Он повел Ирму за руку к воде, песок, как пух, утопал под ступней, изредка попадал камешек, - Ирма вскрикивала и, болтая руками, прихрамывала. Они сходили в море, дно медленно, постепенно опускалось, впереди красными и синими поплавками маячили женские головы в резиновых чепцах. Море лежало, как ангорская кошка, потягивалось на солнце и лапой играло со скользким лучом. Море встречало мурлыканьем, зеленым сияньем глаз, влекло к горизонту, воздух легчал, ноги требовали бега, руки - взмаха, гортань - крика. Ирма не умела плавать, нагнулась к воде, шлепала ладонями по поверхности, и море било мокрой лапой в лицо. Когда вода поднялась до поясницы, Канфель, колотя по воде руками и ногами, поплыл; но вскоре, устав, опустил ногу и стал ею отталкиваться. Дно провалилось под ногой Канфеля, он нырнул с головой, испугался, забарахтался и, наглотавшись воды, насилу выбрался наружу. На берегу он танцовал на одной ноге, выбивая воду из уха, отхаркивался и злился, считая виновницей всего танцовщицу, которая тоже сердилась, расчесывая намоченные волосы. Волосы ее у корней были черные, в середине - светлорусые, на конце - темнобурые; локоны, до купанья спускавшиеся спиралью на уши, развились, Ирма сняла их, обмотала каждый вокруг пальца и положила на солнце. Это еще больше разозлило Канфеля, и, ожесточенно вытираясь полотенцем, он сошел к морю, чтоб ополоснуть замаранные песком ноги. (Второй Канфель стоял на голове, дрыгал левой ногой, плюнул, и плевок снежинкой опустился на его лицо.)
- У вас на голове сусальное золото! - сказал Канфель одеваясь.
- Я привыкла к перекиси! - ответила Ирма, перекинув волосы через голову на грудь и глядя сквозь щелочки. - Меня приучили к ней! - поправилась она. - В Европе все интеллигентные брюнетки красятся! Так хотят мужчины!

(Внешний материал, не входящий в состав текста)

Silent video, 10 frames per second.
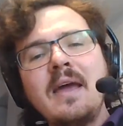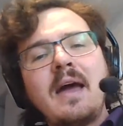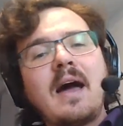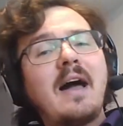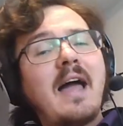
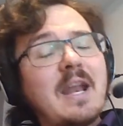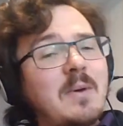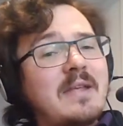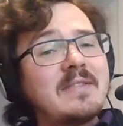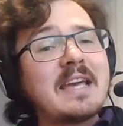Uh,
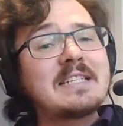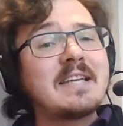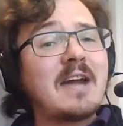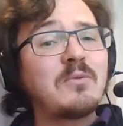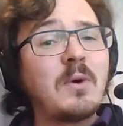anyway, thanks
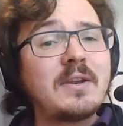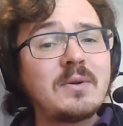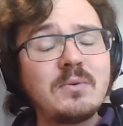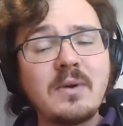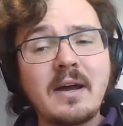to everyone
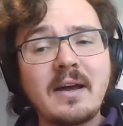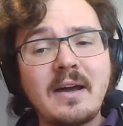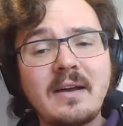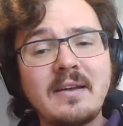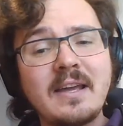who
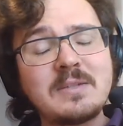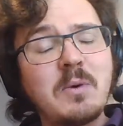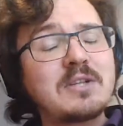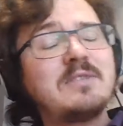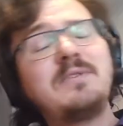uh, has
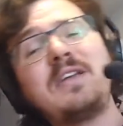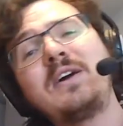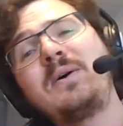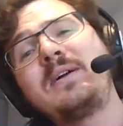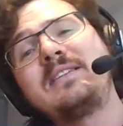watched the
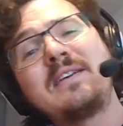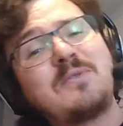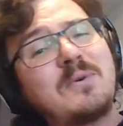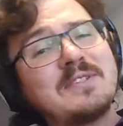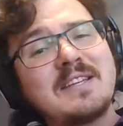video, and
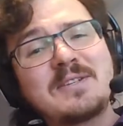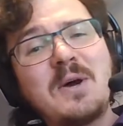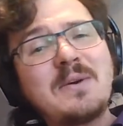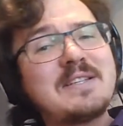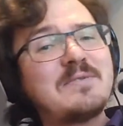of course, as
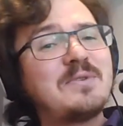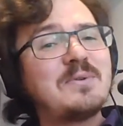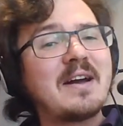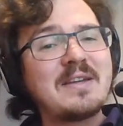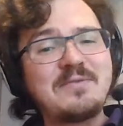always, if
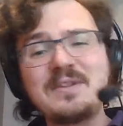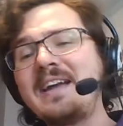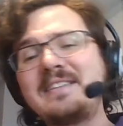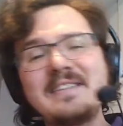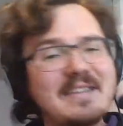you uh, if you
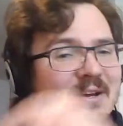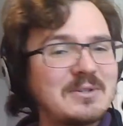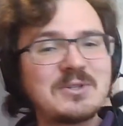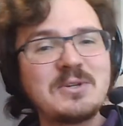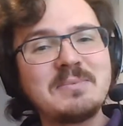liked it, you
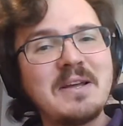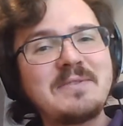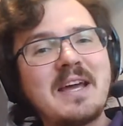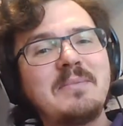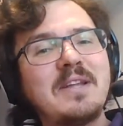know, show some
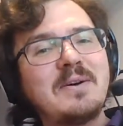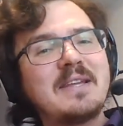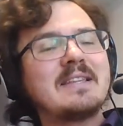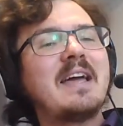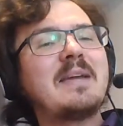love down below.
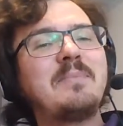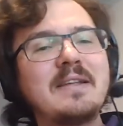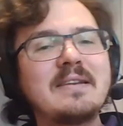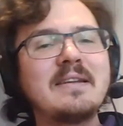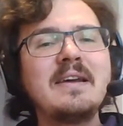Hit the like
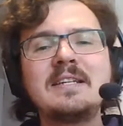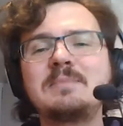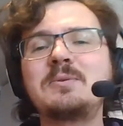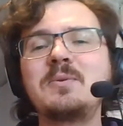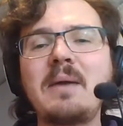button,
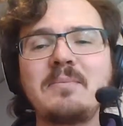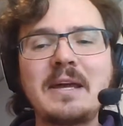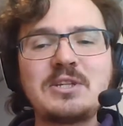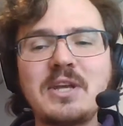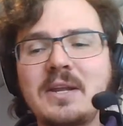subscribe to
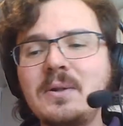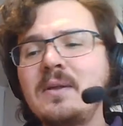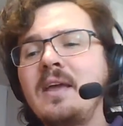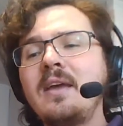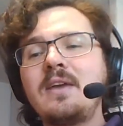my
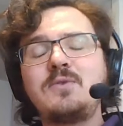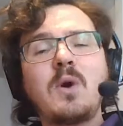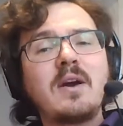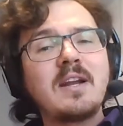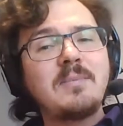channel. If you
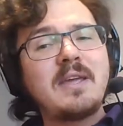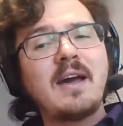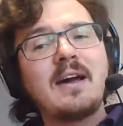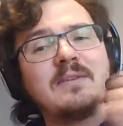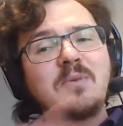are going to be
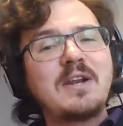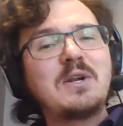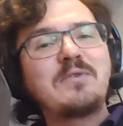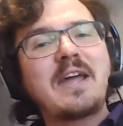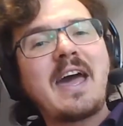uh, running
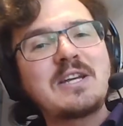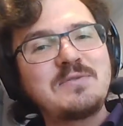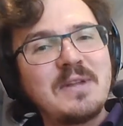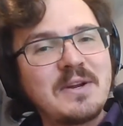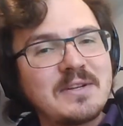over to
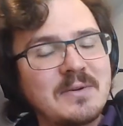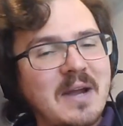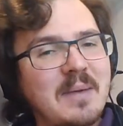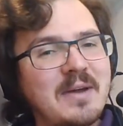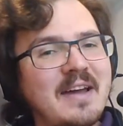Hashflare to
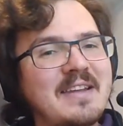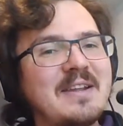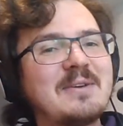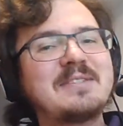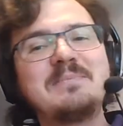grab uh, you
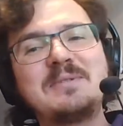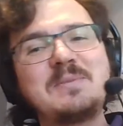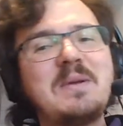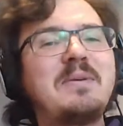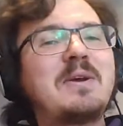know some
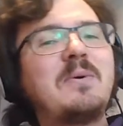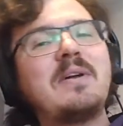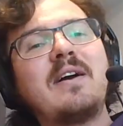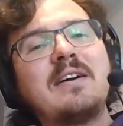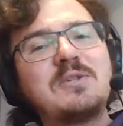sweet
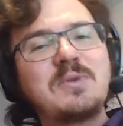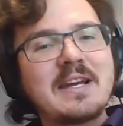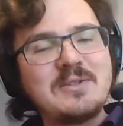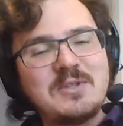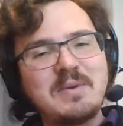Bitcoin
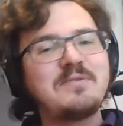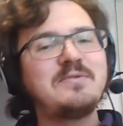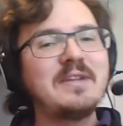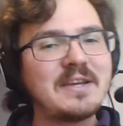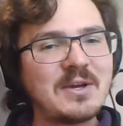contracts, use my
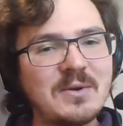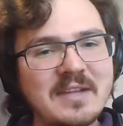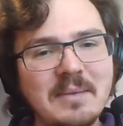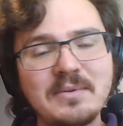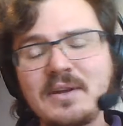affiliate code
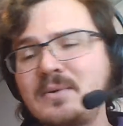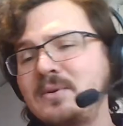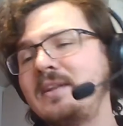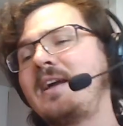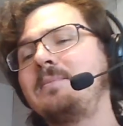down below.
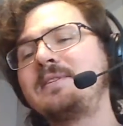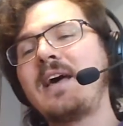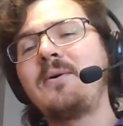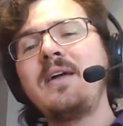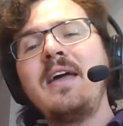Really helps
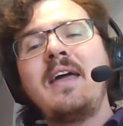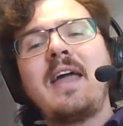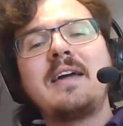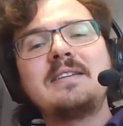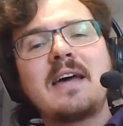out.
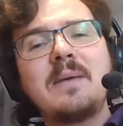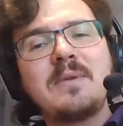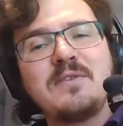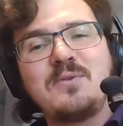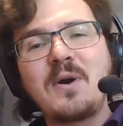And um,
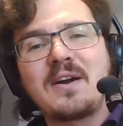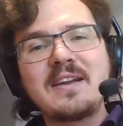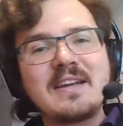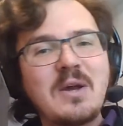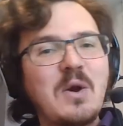if you are
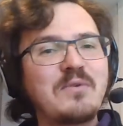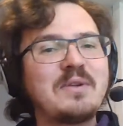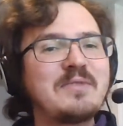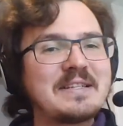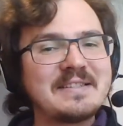going to go over
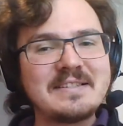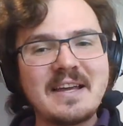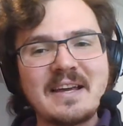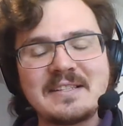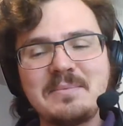and invest in
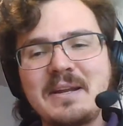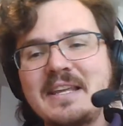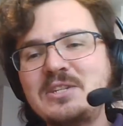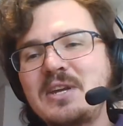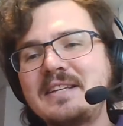some
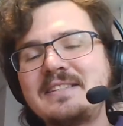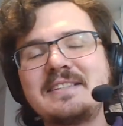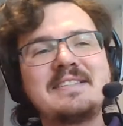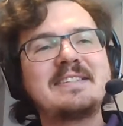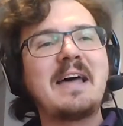money in
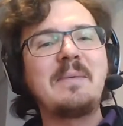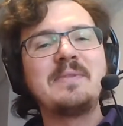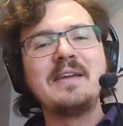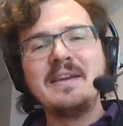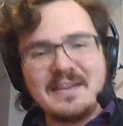Genesis, um,
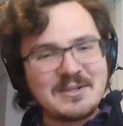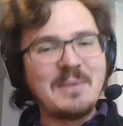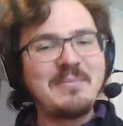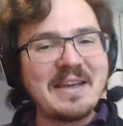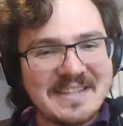
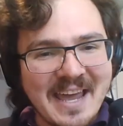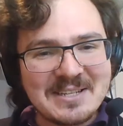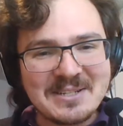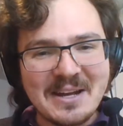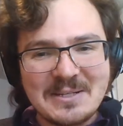don't buy the
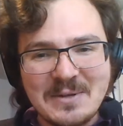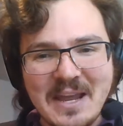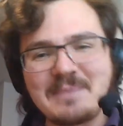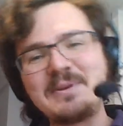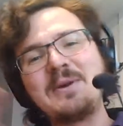Dash
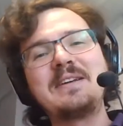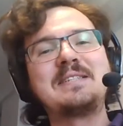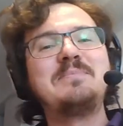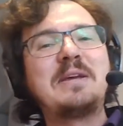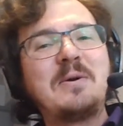contract, but go get
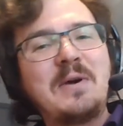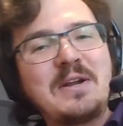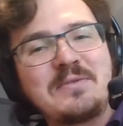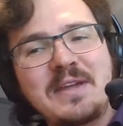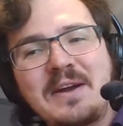some Bitcoin
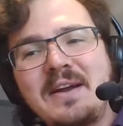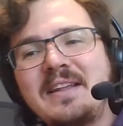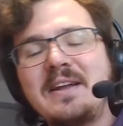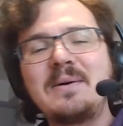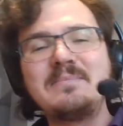over there, and
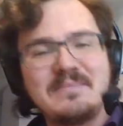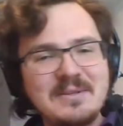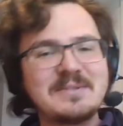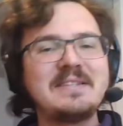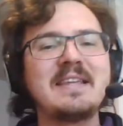you know
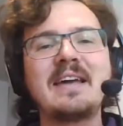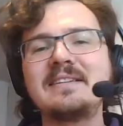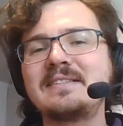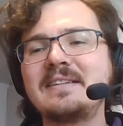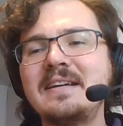you'll see that
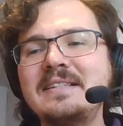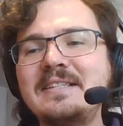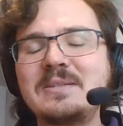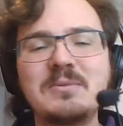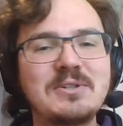as a
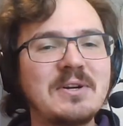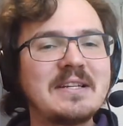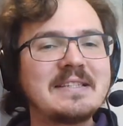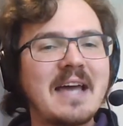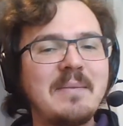decent return
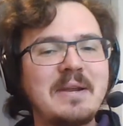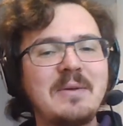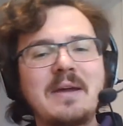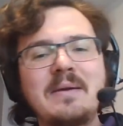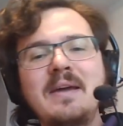in time
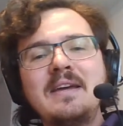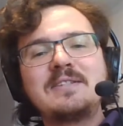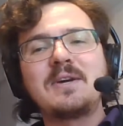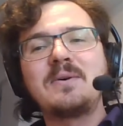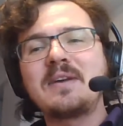anyway.
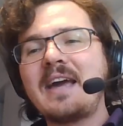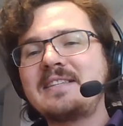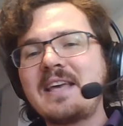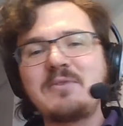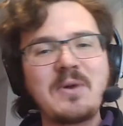So, guys
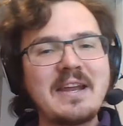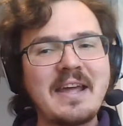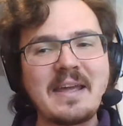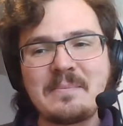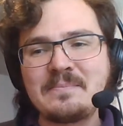guys. Have a great night.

- Значит, вы - мужская игрушка!
- Это недостойно джентльмена! - воскликнула Ирма. - Вы сделали нас такими, и вы же оскорбляете нас!.
Она причесалась, приколола шпильками-невидимками локоны, накинула на себя кашемировую шаль и, взяв простыню, пошла с пляжа. Канфель схватил пиджак, полотенце, вприпрыжку побежал за танцовщицей и, догнав ее, взял пальцами за локоть:
- Вы капризны, как море! - вкрадчиво сказал он. - Наш разговор натолкнул меня на одну мысль! Судьба женщины и судьба еврея - две капли воды! Например: еврею разрешали жить в Венеции, но за это обязывали давать под проценты деньги! Когда еврей давал, ему кричали: "Ростовщик!"
- Мой фабрикант говорил приблизительно то же! - проговорила Ирма, не глядя на Канфеля. - Хотя его никто не трогал!
- Не трогали, но кричали, как обезьяны в клетке!
Зажав в правой руке стэк и левой натягивая повод, на пегой кобыле проскакал граф и козырнул Канфелю. Достигнув набережной, граф ударил стэком по крупу лошади, но, когда она пошла рысью, остановил ее и повернул назад. Он принял богоподобный вид и последовал за Канфелем и Ирмой, считая нравственным долгом быть в курсе личных дел обитателей "Пале-Рояля".